Save yourself the cost of a new motor. Check the capacitor first. When you turn on your pump and the motor produces a humming sound, the motor may be frozen so that it won't turn or you may have a bad capacitor. Check the capacitor. It can be replaced for a fraction of the price of a new motor. Note: Some motors have two capacitors: a run capacitor and a start capacitor. If so, check both.
Depending on the make of the pool pump, the capacitor will be under a hump cover on top of the motor, or it will be under a cover on the electrical end of the motor, or both. Some pumps have both a run capacitor and a start capacitor.

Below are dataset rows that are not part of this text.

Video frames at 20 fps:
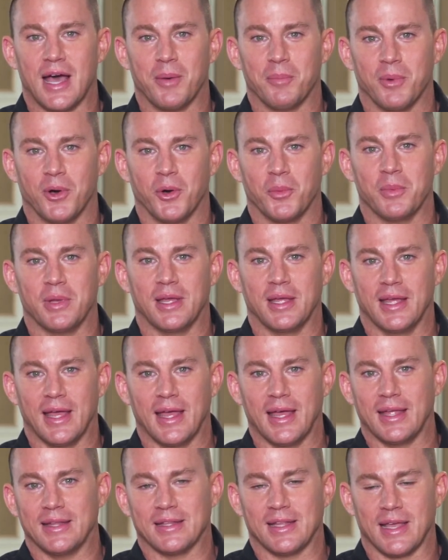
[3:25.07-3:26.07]
moment?
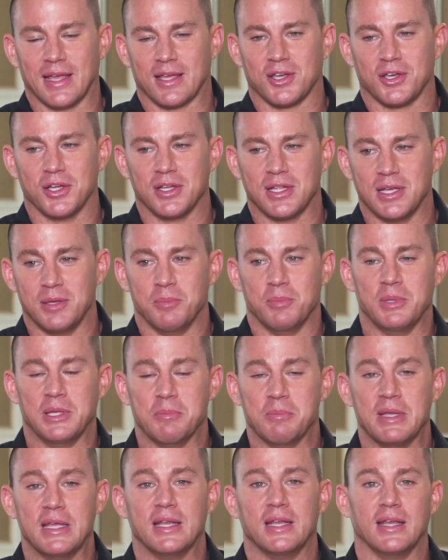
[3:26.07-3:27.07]
And like, could he be
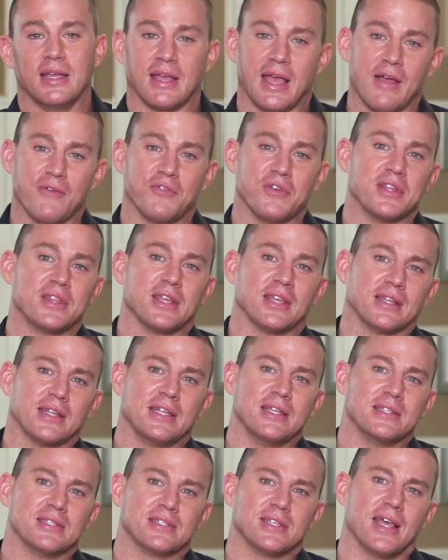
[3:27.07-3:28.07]
meaning everything that
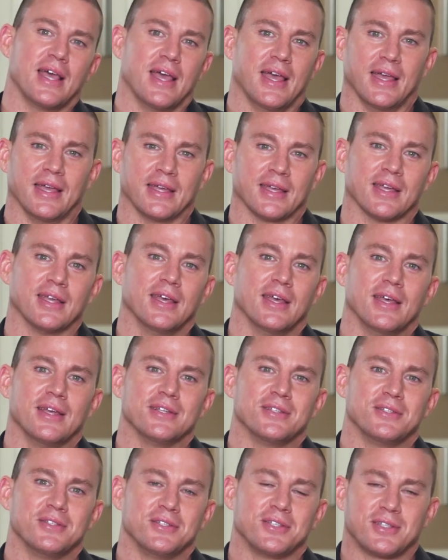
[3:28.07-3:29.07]
he's saying
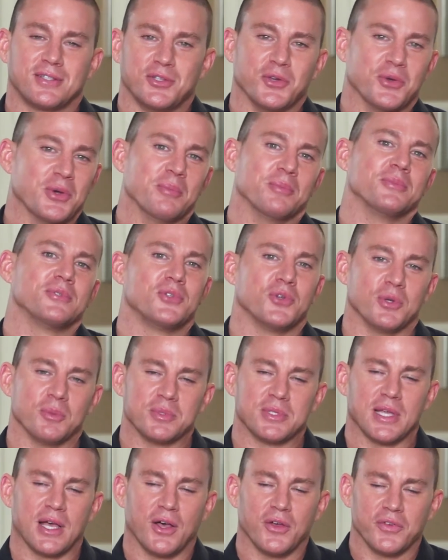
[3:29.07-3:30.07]
to
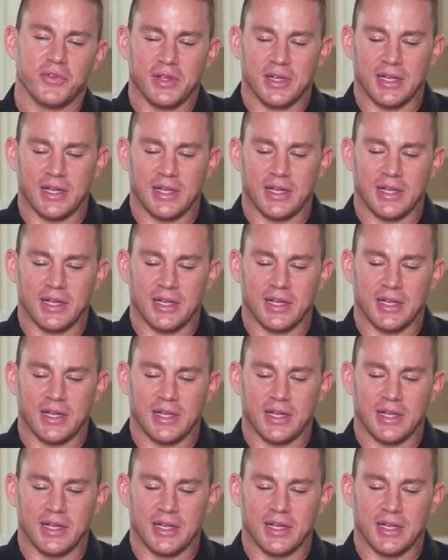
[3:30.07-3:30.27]
himself?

The run capacitor will generally be rated at 15-50 MFD and 370 VAC. The start capacitor will generatlly be rated at 50-400 MFD and 125 or 250 VAC. This picture shows the location of the capacitor under a hump cover.

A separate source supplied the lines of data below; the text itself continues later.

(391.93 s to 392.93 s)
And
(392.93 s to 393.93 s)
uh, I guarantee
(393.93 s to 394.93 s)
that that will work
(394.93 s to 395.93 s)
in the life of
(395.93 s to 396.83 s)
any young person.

Pool Pump Capacitors store an electrical charge that can shock you even when the power is off. Before removing the capacitor, discharge this energy by placing a screwdriver across the leads of the capacitor. CAUTION: Capacitors have been know to explode when shorted out. For your protection wear eye protection and place a cloth over the capacitor before shorting it out.
If the capacitor is located at the end of the pool pump, remove the single screw that secures a clip holding the capacitor. Note how the plastic strip is positioned between the clip and the capacitor. It will have to be replaced in this position to keep the capacitor from shorting out on the motor. If the pool pump capacitor is on top of the motor, it should be free after you have removed the cover and the capacitor's leads.
Check the rating on the pool pump capacitor for replacement specifications. They will vary by manufacturer. Look for their MFD (or uf) and VAC specifications. For example, this one is a start capacitor rated at 124-149 MFD and 125 VAC. Try to replace the bad capacitor with an identical capacitor. If the exact capacitor is not available, you can use one with slightly higher capacitance. Do not use one with a lower rating.
Use a multimeter to verify that the capacitor is bad. Using the lowest ohms setting, touch the meter leads to the pool pump capacitor's terminals. If meter remains at 0, you know that the capacitor is bad. Check the new capacitor to verify it is good. First short out the terminals on the new capacitor to reset it. Then touch the meter leads to the capacitor terminals. If the capacitor is good, the meter will jump up to the other end than slower back off to 0.